Memory — a managed memory layer. Stores conversation history, extracted facts, and user preferences across sessions. Backed by a vector store and a semantic retrieval API.

Gateway — an MCP-compatible gateway that lets your agent call external tools and APIs through a managed connection layer. Handles authentication, rate limiting, and retry logic.

Tools — pre-built tool integrations for common AWS services (S3, DynamoDB, Lambda) and external services. Available through the AgentCore SDK and CLI.


The Session Isolation Model

The isolation guarantee is stricter than container-based approaches and matters for multi-tenant deployments.

With containers, a misconfiguration or kernel vulnerability can leak data between tenants. With microVMs (AgentCore uses Firecracker, the same technology that underpins AWS Lambda and Fargate), each session gets a dedicated kernel. Memory is hardware-isolated. The attack surface between sessions is the hypervisor, not the OS networking stack.

For builders handling sensitive data — legal documents, financial records, health information — this is a meaningful difference from spinning up shared containers or using a single-process agent server.

When a session ends:

  • The microVM is terminated
  • Memory is wiped
  • Filesystem is destroyed

Nothing persists unless you explicitly use the filesystem persistence feature (which externalizes state to S3) or the Memory service (which stores extracted facts in the managed memory store).


Framework Integration

AgentCore does not replace your framework. It wraps it.

LangGraph: deploy a LangGraph graph as an AgentCore agent. The Runtime provides the execution environment; LangGraph handles the graph traversal. State checkpointing maps to AgentCore’s filesystem persistence.

CrewAI: package a CrewAI crew as an AgentCore deployment unit. Each crew member runs as a subagent within the session’s microVM.

LlamaIndex: deploy a query pipeline or ReActAgent using AgentCore as the host. Tool definitions from LlamaIndex’s FunctionTool convert directly.

Strands Agents: AWS’s own open-source agent framework integrates natively with AgentCore. If you’re starting fresh on AWS, this is the lowest-friction path.

Custom: if you have existing Python agent code, the migration path is: wrap your agent in an AgentCore handler, define your tools in Bedrock format, deploy via the CLI.


AgentCore vs. Lambda vs. ECS

This comes up for every new agent deployment.
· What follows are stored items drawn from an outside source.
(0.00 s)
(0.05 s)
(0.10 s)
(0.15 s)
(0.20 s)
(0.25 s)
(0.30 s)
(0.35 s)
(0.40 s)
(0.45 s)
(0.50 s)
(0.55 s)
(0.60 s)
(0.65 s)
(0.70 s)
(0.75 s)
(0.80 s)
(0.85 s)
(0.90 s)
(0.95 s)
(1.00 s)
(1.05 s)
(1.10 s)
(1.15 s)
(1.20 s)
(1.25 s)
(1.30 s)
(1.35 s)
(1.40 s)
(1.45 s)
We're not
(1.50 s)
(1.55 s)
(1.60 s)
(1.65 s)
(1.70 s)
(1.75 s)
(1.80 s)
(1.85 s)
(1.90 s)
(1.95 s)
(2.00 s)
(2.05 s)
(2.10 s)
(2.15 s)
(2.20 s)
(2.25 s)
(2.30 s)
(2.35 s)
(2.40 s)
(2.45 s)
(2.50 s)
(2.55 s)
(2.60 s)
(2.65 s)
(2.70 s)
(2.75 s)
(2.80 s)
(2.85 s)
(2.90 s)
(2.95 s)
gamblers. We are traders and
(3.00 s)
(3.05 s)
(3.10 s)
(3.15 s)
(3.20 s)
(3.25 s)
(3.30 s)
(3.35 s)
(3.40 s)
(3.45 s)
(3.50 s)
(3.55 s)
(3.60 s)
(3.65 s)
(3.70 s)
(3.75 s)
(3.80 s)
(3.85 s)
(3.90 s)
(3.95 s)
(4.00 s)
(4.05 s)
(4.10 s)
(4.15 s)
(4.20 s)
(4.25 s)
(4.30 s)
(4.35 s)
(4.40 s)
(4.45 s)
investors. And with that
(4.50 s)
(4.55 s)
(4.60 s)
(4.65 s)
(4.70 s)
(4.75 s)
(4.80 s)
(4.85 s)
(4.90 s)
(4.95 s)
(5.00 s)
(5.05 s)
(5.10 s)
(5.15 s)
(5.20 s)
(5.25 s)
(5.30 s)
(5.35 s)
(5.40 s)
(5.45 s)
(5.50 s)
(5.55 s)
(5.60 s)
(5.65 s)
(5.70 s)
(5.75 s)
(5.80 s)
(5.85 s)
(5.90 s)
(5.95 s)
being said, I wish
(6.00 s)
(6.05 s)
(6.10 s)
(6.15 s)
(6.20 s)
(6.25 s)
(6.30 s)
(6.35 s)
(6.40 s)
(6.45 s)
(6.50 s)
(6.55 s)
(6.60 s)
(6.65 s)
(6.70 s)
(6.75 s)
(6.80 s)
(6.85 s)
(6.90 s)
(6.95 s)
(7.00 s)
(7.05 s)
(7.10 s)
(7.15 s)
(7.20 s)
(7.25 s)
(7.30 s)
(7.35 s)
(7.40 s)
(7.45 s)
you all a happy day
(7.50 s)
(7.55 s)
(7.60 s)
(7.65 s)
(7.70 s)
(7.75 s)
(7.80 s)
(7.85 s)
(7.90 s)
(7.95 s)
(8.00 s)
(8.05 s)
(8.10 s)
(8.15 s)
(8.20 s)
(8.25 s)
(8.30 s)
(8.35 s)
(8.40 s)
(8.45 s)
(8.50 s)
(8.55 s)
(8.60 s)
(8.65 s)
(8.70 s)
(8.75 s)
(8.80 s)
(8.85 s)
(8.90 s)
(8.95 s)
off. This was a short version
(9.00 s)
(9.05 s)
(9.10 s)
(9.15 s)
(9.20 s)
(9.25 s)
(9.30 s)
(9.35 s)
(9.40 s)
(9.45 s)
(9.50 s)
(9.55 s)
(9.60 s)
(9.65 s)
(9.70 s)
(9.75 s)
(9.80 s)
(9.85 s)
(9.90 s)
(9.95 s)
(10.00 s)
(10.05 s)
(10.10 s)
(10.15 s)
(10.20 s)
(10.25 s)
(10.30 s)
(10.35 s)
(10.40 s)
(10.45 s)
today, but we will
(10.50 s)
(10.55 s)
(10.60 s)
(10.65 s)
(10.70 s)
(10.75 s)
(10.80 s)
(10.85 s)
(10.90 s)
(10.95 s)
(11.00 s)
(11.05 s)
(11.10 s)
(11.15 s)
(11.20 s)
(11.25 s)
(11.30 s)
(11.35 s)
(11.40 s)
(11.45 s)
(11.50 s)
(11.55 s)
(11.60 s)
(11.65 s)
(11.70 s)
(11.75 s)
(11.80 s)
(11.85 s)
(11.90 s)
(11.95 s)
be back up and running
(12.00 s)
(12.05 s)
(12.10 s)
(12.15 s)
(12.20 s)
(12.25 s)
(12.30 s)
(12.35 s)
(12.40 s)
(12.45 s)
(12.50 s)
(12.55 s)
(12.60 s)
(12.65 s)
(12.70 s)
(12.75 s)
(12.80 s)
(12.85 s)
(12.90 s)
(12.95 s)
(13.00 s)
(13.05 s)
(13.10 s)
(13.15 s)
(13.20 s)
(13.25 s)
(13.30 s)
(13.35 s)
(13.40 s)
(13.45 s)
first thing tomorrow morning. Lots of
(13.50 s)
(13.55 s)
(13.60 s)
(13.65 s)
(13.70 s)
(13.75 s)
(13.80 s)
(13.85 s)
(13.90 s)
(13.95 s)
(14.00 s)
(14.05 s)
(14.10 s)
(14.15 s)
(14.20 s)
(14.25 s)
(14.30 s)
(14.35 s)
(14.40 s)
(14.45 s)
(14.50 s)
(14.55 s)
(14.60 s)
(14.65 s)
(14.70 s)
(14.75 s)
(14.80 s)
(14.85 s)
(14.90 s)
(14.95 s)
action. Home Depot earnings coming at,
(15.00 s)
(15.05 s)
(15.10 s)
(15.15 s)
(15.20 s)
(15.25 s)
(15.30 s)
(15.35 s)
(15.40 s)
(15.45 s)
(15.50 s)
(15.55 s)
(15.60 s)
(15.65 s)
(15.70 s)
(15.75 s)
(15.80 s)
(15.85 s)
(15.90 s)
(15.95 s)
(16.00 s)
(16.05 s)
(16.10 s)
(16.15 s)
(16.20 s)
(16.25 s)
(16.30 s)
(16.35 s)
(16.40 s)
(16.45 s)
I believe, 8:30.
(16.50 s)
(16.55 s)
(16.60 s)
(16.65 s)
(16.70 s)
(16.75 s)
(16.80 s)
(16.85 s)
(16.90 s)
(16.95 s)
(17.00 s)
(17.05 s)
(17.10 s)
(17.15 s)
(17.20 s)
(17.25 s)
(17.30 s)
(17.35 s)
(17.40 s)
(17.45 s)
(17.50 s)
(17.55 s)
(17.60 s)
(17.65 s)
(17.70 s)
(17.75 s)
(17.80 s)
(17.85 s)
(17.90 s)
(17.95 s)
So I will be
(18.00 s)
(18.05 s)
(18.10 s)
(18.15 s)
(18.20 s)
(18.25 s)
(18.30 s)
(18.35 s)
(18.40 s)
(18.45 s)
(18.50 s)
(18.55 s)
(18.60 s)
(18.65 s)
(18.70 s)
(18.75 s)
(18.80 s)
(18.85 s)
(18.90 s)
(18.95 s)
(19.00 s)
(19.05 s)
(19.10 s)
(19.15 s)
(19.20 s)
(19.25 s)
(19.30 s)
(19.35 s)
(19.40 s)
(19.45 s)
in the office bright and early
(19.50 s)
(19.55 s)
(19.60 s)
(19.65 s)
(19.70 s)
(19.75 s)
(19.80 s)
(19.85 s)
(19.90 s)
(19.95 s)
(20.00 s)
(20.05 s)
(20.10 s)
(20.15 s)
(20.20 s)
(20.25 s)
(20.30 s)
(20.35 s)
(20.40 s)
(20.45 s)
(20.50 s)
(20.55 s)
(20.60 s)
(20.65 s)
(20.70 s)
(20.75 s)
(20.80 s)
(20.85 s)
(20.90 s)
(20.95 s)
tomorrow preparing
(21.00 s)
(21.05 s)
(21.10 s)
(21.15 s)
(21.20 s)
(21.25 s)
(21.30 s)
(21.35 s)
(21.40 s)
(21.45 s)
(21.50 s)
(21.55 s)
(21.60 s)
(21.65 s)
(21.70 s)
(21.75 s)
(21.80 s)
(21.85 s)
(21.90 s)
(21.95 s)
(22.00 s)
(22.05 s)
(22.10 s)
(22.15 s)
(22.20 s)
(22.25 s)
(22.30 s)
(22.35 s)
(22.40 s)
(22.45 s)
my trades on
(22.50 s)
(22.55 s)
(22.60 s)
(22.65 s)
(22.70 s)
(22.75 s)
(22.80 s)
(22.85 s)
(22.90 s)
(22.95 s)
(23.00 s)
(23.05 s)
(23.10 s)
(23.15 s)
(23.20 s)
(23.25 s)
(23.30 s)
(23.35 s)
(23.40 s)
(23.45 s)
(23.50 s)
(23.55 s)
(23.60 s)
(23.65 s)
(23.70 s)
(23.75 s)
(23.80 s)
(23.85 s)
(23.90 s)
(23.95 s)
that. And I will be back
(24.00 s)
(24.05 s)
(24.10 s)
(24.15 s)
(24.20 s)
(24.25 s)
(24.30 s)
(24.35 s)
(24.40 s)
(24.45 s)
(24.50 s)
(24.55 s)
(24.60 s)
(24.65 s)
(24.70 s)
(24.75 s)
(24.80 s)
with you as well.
The short version:

Scenario Best fit
Simple tool call, < 30 seconds Lambda
Stateless batch processing ECS Fargate
Multi-step agent, 1–8 hours, single user session AgentCore Runtime
Multi-tenant production agent, data isolation required AgentCore Runtime
High-concurrency streaming API ECS + ALB

AgentCore wins when you need session duration beyond Lambda’s 15 minutes, per-session data isolation, or you want to stop building the infrastructure layer. It is not the right answer for high-throughput stateless workloads where Lambda’s cold-start tax is already acceptable.


What Is Still in Preview

As of April/May 2026, these AgentCore features are in limited preview:

  • Managed harness (available now in the four launch regions)
  • Filesystem persistence (preview — S3-backed session state)
  • Browser capability (let agents control a headless browser within the microVM)
  • OpenAI models on Bedrock (GPT-5.5, GPT-5.4) — limited preview, separate from AgentCore but relevant if you want OpenAI models with AgentCore’s infrastructure

To request access, use the AgentCore waitlist on the AWS console.


What to Do Right Now

If you are running agents on Lambda and hitting the 15-minute timeout, AgentCore Runtime is a straightforward migration target. The managed harness removes orchestration boilerplate; you keep your tool definitions and model choice.

If you are building multi-tenant agent applications and handling any sensitive data, the microVM isolation model is worth the migration overhead. The alternative — hoping your container isolation is sufficient — is a risk you can eliminate now.

If you are already on Bedrock, AgentCore integrates with your existing IAM roles, PrivateLink connectivity, CloudTrail logs, and Bedrock Guardrails configuration. There is no new security model to learn.

The AgentCore CLI is available today in 14 AWS Regions. Documentation is at docs.aws.amazon.com/bedrock-agentcore.